### Excerpted data

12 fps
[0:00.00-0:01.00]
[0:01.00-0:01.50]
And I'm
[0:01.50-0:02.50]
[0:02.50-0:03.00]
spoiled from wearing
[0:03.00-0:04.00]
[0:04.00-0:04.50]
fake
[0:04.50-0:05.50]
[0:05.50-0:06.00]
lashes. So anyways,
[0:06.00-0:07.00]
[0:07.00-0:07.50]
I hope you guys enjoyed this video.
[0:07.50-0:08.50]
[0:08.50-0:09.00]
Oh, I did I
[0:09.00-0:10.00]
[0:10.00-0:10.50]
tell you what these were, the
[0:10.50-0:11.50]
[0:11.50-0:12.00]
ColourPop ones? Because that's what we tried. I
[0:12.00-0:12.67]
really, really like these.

######
### Excerpted data

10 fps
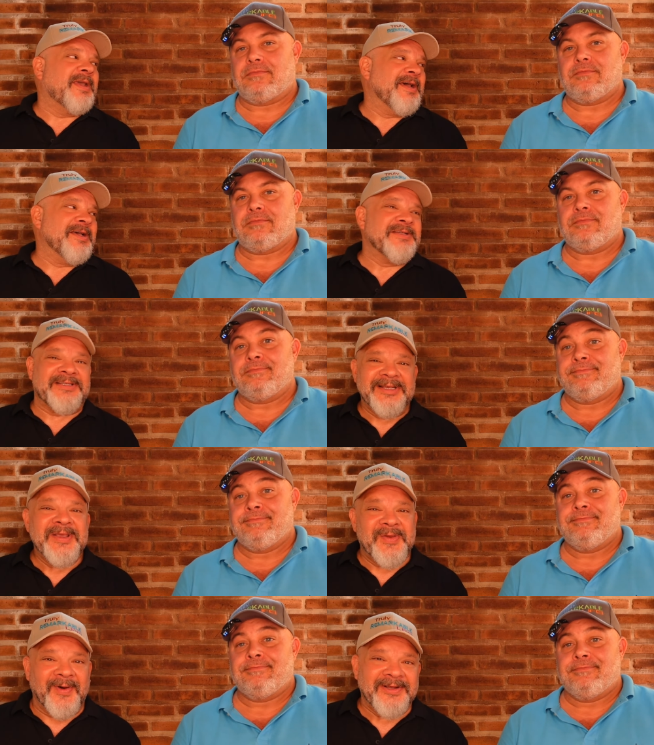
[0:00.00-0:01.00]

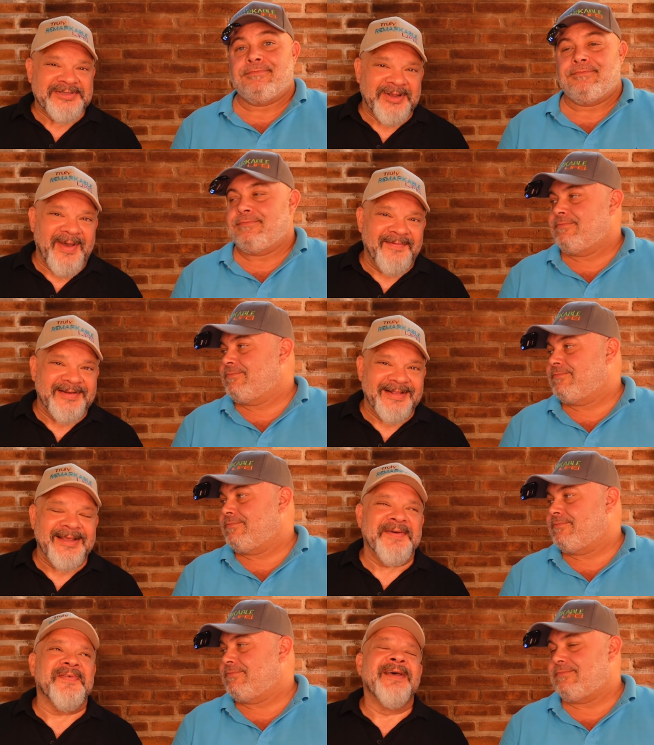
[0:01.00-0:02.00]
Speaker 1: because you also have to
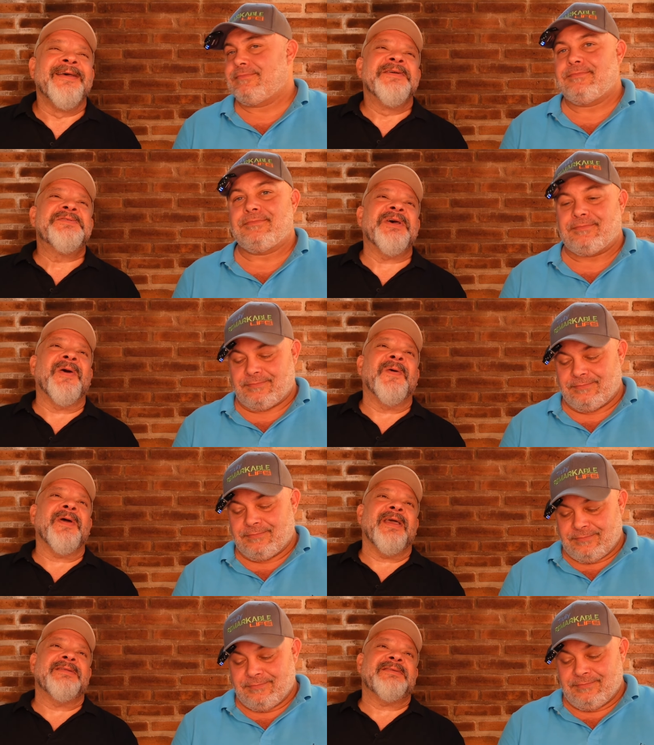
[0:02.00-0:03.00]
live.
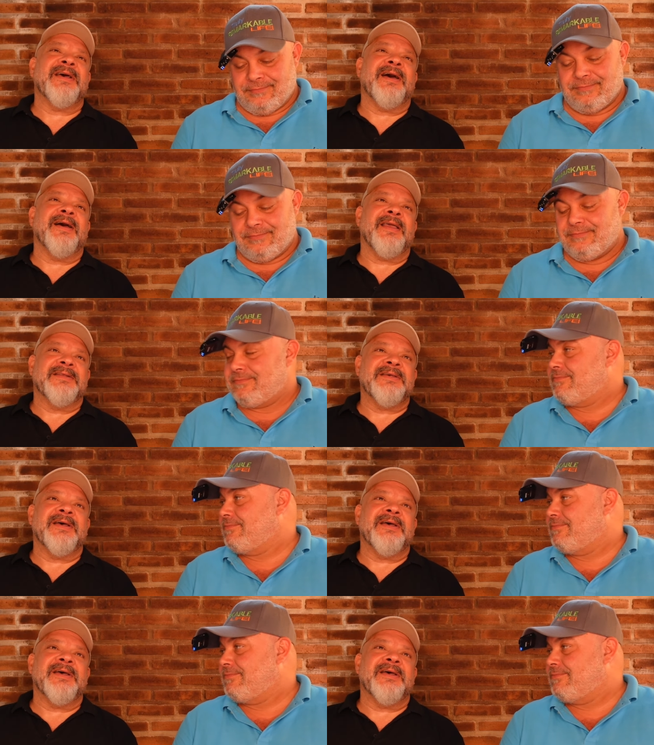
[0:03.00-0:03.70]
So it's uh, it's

######

_Problem statement:_
Both end lines included, restate word for word the lines above from the line with "[0:02.50-0:03.00]" to the line with "[0:10.50-0:11.50]", and nothing else.

_Output:_
[0:02.50-0:03.00]
spoiled from wearing
[0:03.00-0:04.00]
[0:04.00-0:04.50]
fake
[0:04.50-0:05.50]
[0:05.50-0:06.00]
lashes. So anyways,
[0:06.00-0:07.00]
[0:07.00-0:07.50]
I hope you guys enjoyed this video.
[0:07.50-0:08.50]
[0:08.50-0:09.00]
Oh, I did I
[0:09.00-0:10.00]
[0:10.00-0:10.50]
tell you what these were, the
[0:10.50-0:11.50]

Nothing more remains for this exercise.